Begin with the line that holds "[00:08:14.79]" and repeat each line after it exactly, ending with the last line of the listing.

--------------------------------

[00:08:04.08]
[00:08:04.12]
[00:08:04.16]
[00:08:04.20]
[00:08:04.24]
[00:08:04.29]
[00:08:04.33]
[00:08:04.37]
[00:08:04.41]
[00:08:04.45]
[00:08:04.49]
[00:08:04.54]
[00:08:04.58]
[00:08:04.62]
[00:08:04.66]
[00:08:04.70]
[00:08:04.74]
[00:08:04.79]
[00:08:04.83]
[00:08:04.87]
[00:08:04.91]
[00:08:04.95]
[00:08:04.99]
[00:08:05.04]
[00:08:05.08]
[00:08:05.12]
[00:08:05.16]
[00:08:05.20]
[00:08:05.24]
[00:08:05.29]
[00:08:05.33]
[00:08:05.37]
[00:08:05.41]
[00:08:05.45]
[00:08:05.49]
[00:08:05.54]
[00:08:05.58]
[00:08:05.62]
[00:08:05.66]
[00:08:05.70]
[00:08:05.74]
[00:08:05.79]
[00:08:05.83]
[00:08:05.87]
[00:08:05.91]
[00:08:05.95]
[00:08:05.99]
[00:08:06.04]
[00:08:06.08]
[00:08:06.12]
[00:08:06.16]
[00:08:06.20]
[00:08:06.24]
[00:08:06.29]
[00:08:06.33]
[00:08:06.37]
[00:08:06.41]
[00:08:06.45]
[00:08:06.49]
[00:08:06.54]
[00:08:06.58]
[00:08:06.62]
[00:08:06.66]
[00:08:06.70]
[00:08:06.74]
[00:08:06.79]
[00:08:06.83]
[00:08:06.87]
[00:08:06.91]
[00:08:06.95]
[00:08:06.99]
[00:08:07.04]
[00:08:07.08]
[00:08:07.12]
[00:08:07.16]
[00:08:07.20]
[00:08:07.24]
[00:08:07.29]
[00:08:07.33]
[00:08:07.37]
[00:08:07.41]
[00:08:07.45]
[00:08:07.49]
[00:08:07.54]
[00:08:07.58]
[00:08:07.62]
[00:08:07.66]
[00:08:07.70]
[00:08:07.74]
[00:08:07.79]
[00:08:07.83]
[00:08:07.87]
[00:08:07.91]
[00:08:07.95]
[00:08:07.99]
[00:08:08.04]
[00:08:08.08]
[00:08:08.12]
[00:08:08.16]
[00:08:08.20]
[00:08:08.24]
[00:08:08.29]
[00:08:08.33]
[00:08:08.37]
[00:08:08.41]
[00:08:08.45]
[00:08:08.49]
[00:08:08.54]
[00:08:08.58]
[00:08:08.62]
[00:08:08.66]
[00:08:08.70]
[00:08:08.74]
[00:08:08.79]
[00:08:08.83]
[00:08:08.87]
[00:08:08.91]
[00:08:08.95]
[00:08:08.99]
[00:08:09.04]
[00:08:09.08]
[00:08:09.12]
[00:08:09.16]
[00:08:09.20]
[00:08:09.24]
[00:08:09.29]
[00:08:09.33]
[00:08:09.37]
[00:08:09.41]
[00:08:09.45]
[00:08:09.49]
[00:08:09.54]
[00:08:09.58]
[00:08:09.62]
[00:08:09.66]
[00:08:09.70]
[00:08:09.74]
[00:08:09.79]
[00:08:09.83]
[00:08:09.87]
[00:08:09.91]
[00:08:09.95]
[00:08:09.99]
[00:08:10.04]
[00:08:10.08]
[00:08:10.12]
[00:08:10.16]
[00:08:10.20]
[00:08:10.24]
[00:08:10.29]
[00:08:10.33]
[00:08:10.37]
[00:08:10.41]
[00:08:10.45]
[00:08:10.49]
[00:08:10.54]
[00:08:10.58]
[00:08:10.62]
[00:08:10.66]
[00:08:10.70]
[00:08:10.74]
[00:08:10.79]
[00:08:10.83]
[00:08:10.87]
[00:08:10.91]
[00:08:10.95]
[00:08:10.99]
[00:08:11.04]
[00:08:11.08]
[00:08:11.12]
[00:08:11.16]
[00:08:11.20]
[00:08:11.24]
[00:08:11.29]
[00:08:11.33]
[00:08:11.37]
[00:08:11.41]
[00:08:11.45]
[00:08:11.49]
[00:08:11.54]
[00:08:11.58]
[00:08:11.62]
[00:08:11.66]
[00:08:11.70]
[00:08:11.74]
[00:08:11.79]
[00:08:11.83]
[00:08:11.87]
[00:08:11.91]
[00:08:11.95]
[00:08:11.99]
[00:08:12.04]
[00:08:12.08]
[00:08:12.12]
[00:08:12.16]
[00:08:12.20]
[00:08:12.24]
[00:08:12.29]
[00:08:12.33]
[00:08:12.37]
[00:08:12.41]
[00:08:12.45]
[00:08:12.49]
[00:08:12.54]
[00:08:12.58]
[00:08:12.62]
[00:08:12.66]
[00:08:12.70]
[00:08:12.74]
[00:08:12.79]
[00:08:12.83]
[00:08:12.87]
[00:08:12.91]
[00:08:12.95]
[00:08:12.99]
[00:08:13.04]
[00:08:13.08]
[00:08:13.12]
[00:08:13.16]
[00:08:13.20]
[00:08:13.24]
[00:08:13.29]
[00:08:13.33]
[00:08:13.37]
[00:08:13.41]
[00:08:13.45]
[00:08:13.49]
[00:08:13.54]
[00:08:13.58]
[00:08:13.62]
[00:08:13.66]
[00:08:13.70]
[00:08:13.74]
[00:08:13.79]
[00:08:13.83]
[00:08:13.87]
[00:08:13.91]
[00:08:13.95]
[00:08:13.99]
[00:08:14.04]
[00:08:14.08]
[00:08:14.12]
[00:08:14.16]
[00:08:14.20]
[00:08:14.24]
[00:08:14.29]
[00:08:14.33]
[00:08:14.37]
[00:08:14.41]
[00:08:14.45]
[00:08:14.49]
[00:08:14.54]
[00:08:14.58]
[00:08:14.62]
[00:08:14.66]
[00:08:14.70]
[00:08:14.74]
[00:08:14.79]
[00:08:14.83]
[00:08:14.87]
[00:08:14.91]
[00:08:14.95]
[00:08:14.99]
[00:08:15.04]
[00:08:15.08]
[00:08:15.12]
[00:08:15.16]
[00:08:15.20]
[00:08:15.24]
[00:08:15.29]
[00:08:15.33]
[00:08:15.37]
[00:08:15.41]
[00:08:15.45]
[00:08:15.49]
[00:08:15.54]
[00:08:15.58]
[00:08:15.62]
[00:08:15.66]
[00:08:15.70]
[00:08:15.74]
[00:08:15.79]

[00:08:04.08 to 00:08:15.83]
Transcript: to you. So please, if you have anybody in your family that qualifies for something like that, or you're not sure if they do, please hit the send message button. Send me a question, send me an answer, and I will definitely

--------------------------------

Solution to the problem:
[00:08:14.79]
[00:08:14.83]
[00:08:14.87]
[00:08:14.91]
[00:08:14.95]
[00:08:14.99]
[00:08:15.04]
[00:08:15.08]
[00:08:15.12]
[00:08:15.16]
[00:08:15.20]
[00:08:15.24]
[00:08:15.29]
[00:08:15.33]
[00:08:15.37]
[00:08:15.41]
[00:08:15.45]
[00:08:15.49]
[00:08:15.54]
[00:08:15.58]
[00:08:15.62]
[00:08:15.66]
[00:08:15.70]
[00:08:15.74]
[00:08:15.79]

[00:08:04.08 to 00:08:15.83]
Transcript: to you. So please, if you have anybody in your family that qualifies for something like that, or you're not sure if they do, please hit the send message button. Send me a question, send me an answer, and I will definitely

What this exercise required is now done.